Bankaların aldığı faiz daima verdiği faizden yüksektir. Bu sebeple yukarıdaki örnekte %10 olarak verilen faiz karşılığında en az %10’dan büyük oranda faiz kazancı elde etmeli. Kredi alacak olan kişiler %10’un altında kredi alamazlar.
Yani bankalar daha az faizle para alıp daha fazla faizle para vererek kazanç elde eder. %10 faizle para alan banka %15 faizle kredi verirse aradaki %5’lik kısım bankanın karı olacaktır.
Faizin ne olduğunu ve bankalarda nasıl işlediğini anladık peki enflasyonun etkisi nedir?
Faiz para miktarını belirlerken enflasyon para değerini belirler.

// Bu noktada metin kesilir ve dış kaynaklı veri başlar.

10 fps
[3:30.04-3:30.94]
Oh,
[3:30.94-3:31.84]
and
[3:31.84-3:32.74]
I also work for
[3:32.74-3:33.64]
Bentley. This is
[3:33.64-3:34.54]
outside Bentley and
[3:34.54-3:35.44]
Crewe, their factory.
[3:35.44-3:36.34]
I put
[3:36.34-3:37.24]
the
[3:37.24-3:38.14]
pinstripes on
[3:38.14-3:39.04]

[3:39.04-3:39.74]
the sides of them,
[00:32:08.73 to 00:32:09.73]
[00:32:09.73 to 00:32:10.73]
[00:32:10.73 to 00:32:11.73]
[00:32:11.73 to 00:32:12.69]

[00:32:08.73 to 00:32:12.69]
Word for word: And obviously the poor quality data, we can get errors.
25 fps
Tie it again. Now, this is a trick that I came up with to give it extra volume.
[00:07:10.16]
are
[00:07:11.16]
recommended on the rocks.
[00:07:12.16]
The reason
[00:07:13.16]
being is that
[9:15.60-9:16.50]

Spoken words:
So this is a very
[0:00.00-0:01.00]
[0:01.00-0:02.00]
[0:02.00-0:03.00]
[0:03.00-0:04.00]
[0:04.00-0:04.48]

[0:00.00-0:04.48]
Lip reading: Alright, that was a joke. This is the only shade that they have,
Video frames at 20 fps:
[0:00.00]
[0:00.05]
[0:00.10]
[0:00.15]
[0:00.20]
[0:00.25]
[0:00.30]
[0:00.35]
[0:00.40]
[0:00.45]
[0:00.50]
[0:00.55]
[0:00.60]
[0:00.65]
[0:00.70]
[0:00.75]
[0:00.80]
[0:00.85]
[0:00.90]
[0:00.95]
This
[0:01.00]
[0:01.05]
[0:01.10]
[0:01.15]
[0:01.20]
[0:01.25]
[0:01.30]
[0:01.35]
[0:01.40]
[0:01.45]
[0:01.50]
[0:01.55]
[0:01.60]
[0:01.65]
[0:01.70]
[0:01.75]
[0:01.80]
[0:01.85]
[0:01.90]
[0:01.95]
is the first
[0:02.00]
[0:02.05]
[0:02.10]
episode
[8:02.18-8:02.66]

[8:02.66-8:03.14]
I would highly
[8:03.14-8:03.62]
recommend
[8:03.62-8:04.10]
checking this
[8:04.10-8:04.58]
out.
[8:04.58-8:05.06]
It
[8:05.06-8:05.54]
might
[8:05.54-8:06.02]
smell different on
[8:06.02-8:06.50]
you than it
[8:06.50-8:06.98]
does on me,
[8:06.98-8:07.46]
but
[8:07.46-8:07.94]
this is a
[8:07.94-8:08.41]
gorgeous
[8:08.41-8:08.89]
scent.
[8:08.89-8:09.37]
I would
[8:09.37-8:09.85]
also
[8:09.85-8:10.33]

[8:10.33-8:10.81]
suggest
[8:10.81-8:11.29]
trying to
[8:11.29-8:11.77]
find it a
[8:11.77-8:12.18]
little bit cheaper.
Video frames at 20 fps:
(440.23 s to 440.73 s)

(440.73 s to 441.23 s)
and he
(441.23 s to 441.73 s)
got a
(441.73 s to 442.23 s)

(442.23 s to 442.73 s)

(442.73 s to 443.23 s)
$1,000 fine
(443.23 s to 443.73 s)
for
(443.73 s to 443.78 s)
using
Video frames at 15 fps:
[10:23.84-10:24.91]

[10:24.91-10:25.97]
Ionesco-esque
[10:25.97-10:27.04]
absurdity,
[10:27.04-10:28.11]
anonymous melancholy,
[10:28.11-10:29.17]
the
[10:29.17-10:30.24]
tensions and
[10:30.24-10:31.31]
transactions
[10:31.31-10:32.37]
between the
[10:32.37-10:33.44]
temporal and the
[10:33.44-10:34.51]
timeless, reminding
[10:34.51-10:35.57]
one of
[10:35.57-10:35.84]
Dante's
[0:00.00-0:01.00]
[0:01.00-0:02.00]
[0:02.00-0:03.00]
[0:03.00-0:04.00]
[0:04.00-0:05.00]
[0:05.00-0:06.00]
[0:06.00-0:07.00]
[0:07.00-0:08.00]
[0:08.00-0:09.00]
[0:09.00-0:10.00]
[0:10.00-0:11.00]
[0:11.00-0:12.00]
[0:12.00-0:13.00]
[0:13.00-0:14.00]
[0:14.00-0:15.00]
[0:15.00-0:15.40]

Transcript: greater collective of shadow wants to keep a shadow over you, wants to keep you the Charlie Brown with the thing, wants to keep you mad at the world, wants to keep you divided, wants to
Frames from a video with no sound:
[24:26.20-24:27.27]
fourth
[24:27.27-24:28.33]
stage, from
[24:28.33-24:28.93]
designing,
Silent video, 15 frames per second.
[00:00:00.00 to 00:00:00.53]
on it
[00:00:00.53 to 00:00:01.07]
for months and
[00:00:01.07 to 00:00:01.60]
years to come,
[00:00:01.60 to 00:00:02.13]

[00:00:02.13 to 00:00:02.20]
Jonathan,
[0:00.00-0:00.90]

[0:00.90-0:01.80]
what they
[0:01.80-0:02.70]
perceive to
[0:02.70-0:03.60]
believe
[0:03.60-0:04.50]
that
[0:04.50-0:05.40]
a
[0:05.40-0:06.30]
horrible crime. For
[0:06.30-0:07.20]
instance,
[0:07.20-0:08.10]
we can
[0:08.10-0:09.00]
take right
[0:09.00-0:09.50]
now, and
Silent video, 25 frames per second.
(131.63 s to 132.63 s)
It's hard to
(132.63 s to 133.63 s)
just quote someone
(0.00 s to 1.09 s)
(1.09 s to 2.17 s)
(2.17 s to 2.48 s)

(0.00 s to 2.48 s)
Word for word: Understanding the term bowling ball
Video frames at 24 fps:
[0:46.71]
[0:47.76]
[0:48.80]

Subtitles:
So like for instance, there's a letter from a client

Negatif faiz gibi durumları saymazsak, pozitif anlamda faiz para miktarını artırır. Enflasyon ise mevcut miktarın alım gücü ile alakalıdır.
İşte bu noktada insanların kafası karışabiliyor. Küçük bir örnekle durumu özetleyelim. Örneğin 100 lira paranız var ve paranızı faize yatırdınız. Faiz oranı %10 ‘sa sizin alacağınız para 110 lira olacaktır.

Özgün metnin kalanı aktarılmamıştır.